MediaPipe Pose (Python)
# pip install mediapipe opencv-python
import cv2
import mediapipe as mp
mp_pose = mp.solutions.pose
mp_draw = mp.solutions.drawing_utils
img_rgb = cv2.cvtColor(img_bgr, cv2.COLOR_BGR2RGB)
with mp_pose.Pose(static_image_mode=True) as pose:
res = pose.process(img_rgb)
if res.pose_landmarks:
mp_draw.draw_landmarks(
img_bgr, res.pose_landmarks, mp_pose.POSE_CONNECTIONS)
For video, set static_image_mode=False and reuse the same Pose instance across frames for smoother tracking.
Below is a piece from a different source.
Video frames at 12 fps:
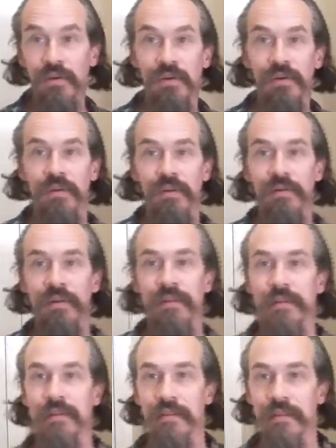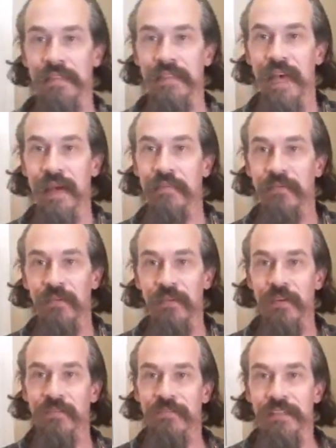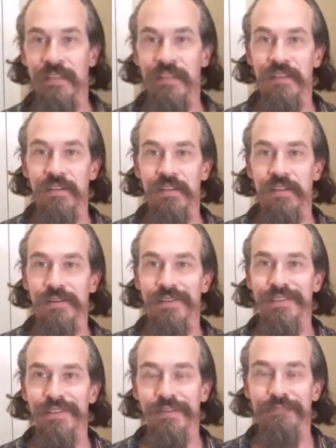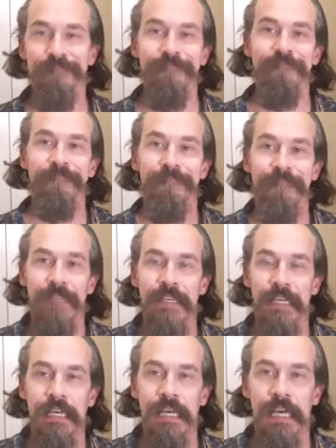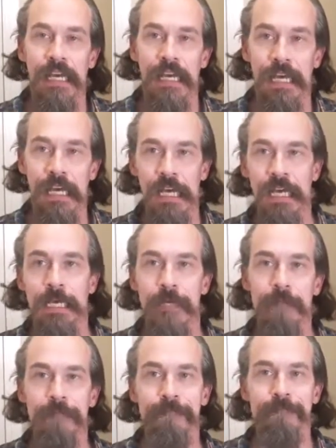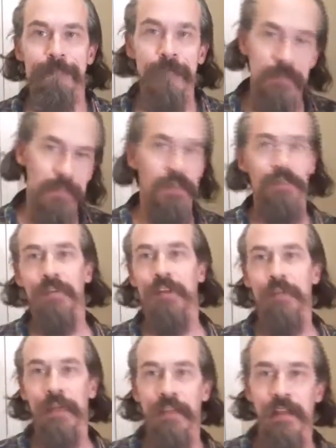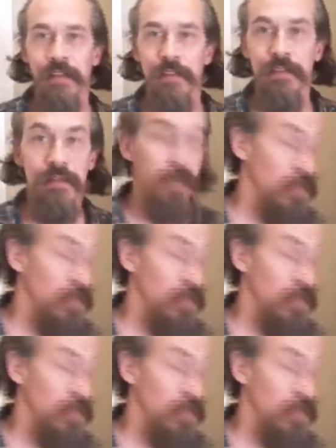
cool snap front vintage shirts, they're going in my closet.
OpenCV DNN (OpenPose-style)
OpenCV samples load Caffe/ONNX multi-branch models that output heatmaps and part affinity fields. You download the model files from the OpenCV GitHub wiki, run net.forward, then decode peaks and associate limbs—more code than MediaPipe but fully offline and customizable.
3D pose
Extends estimation to camera-centered 3D joint coordinates (monocular lifting, multi-view fusion, or depth sensors). Often couples with biomechanics or AR.
Takeaways
- Normalize crops and augment data for robustness to scale and clothing.
- Multi-person scenes need association (top-down boxes or bottom-up grouping).
- Ethics: pose in public spaces raises consent and surveillance concerns.